My tank has a large piece of drift wood 2 tunnels and a decent amount of plants for shade and hiding spots. The tunnels I built out of plastic piping that had air holes already punched in then cut them in half to get half moon shaped. Put them against the glass and the covered them with gravel and put gravel inside them. They are both for the Rope Fish, who prefers his own hide-y spaces (I have learned that without plenty of hiding spots they will attempt escape... I don't want to loose my most $$ expensive fish). 

Is there anything else I should be doing? I read a lot before I got to where I am now. Just wanted to check in since this is my first tank.


----------



## Guest (May 19, 2010)

sounds like a nice tank. 

welcome aboard.


----------



## Tallonebball (Apr 6, 2009)

no need for scientific names. Id actually prefer the common names.
Looks like a nice tank!


----------



## gypsity (May 19, 2010)

my first thoughts for this tank were, * I will get my practice with freshwater then convert this to saltwater* Now its more like hrrmmmm... I have at least 2 fish in here with 10+ yrs life expectancy, maybe I will just get that 150 gallon tank I saw when I am ready for saltwater ^_^ apparently the aquarium bug bit me when I wasn't looking. All my friends already think I am crazy because I own rats haha :mrgreen::mrgreen:


----------



## bmlbytes (Aug 1, 2009)

You have what we call MTS (Multiple Tank Syndrome).

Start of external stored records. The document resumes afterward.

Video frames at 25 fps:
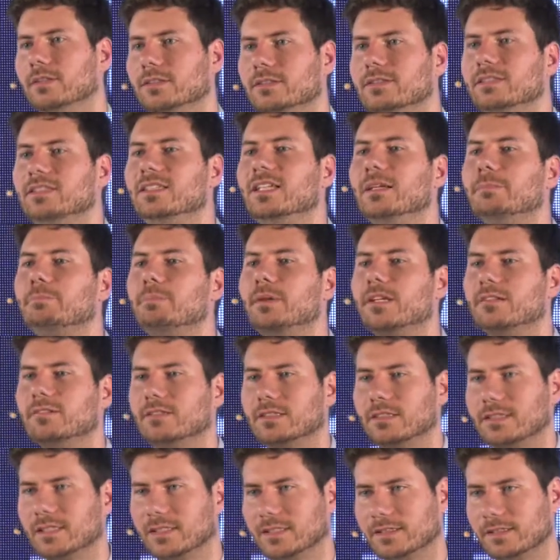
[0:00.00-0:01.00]

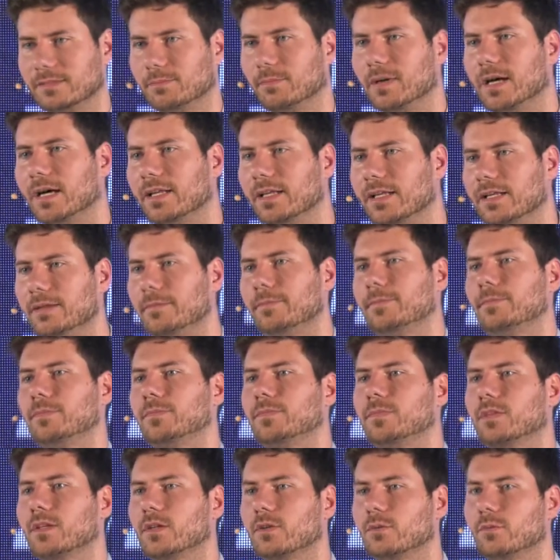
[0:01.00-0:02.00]
deprivatize money.
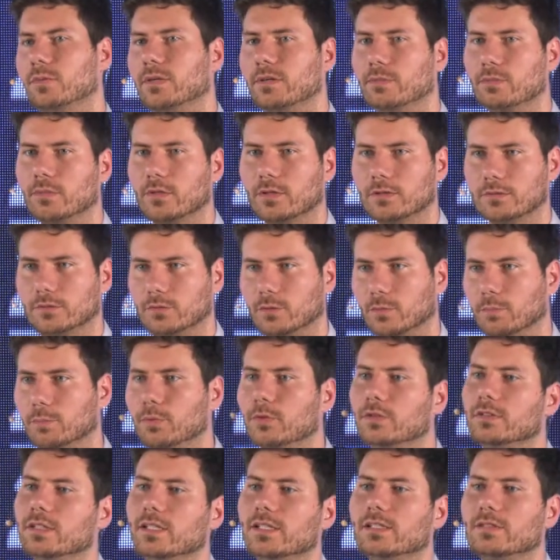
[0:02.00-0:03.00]
We want to
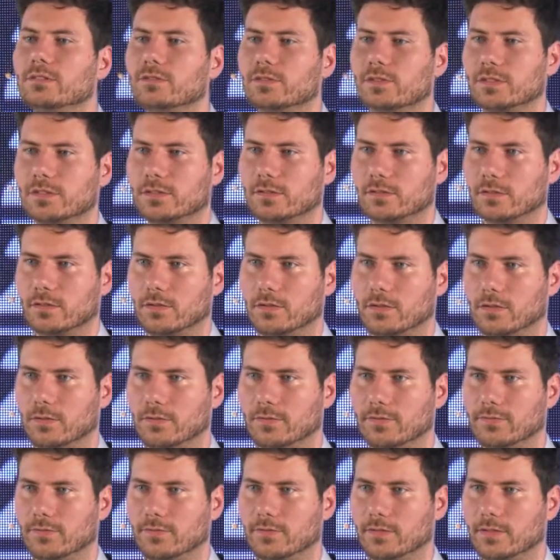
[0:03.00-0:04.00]
put interests
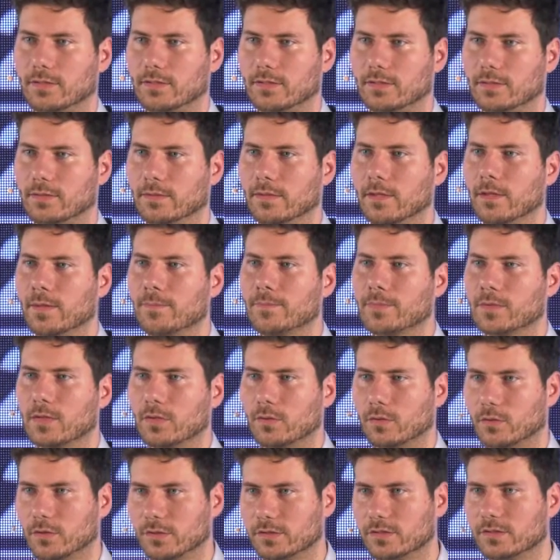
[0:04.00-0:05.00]
of
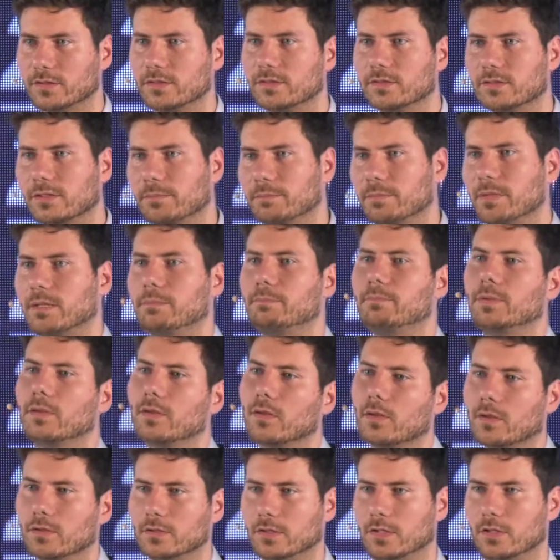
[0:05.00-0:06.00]
ordinary
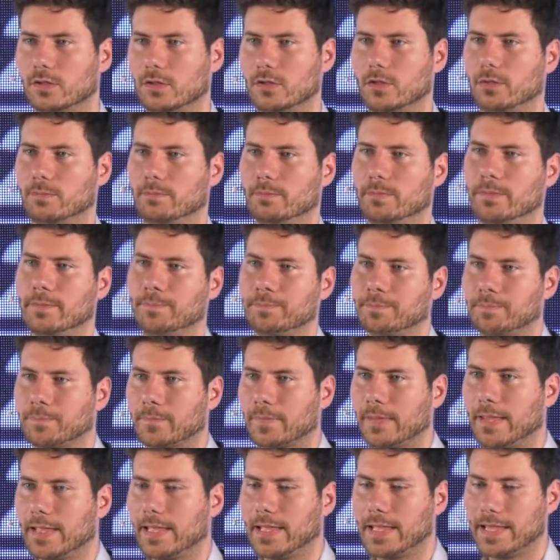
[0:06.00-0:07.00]
people on the top.
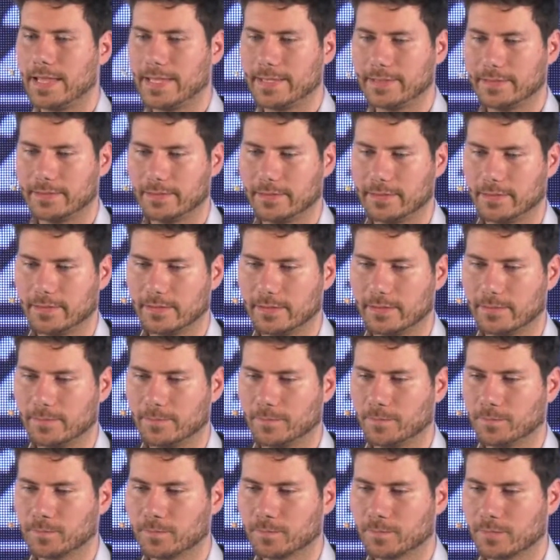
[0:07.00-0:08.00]
And
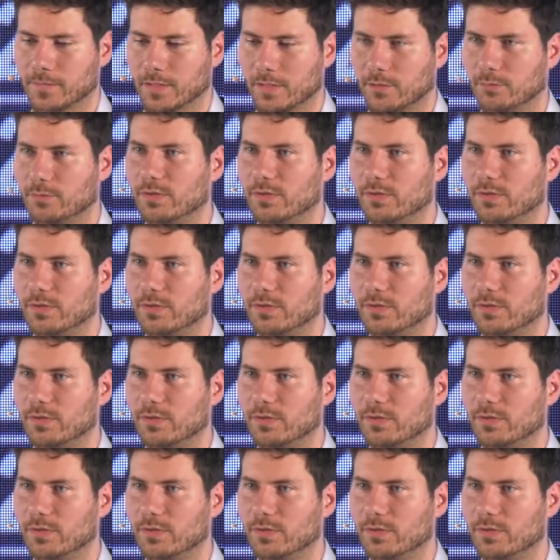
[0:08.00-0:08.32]
we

It happens to almost every aquarist at some point. Symptoms include, little room in the house, thin wallets, annoyed family members, and wierd fish foods in the freezer. Fortunately for you there is an online help group. They call it FishForums.com. 

Welcome to the club!


----------



## gypsity (May 19, 2010)

I figured it was incurable - oh well, I'd rather have that than Beiber Fever (LOL) Anyway, does anyone know a good trick to feeding Rope Fish? Right now I have to be very tricksy because the gouramis LOVE his blood worms and even if i dont put in the food until after lights out at night I can still see them scamin on his dinner.


----------



## Guest (May 20, 2010)

Saltwater?!?!?!?! Gyp.....thats gonna be very very very very expensive. a user on here once rightly said: A FW tank will cost you an arm and leg and saltwater setup will cost you pretty much all other limbs and appendages.


----------



## Guest (May 20, 2010)

bmlbytes said:


> You have what we call MTS (Multiple Tank Syndrome). It happens to almost every aquarist at some point. Symptoms include, little room in the house, thin wallets, annoyed family members, and wierd fish foods in the freezer. Fortunately for you there is an online help group. They call it FishForums.com.
> 
> Welcome to the club!


Sans thefood in the fridge i nbow have 3 tanks in my room, one in the kitchen, one in the living room and one in the guest bedroom! MTS at its best! plans are on goin to convert the guest bedroom to a fish room! i got my 10 45gl tanks last weekend


----------



## gypsity (May 19, 2010)

I am not worried about the cost, to me a beautiful fish tank is a much better piece of art or furniture than anything else I have ever seen. An antique hutch can cost upwards of $5000 and I would have no use for it. Depends on how you look at it I guess. Definitely not something I am going to do tomorrow but not something I would rule out either ^_^


----------



## bmlbytes (Aug 1, 2009)

gypsity said:


> I figured it was incurable - oh well, I'd rather have that than Beiber Fever (LOL) Anyway, does anyone know a good trick to feeding Rope Fish? Right now I have to be very tricksy because the gouramis LOVE his blood worms and even if i dont put in the food until after lights out at night I can still see them scamin on his dinner.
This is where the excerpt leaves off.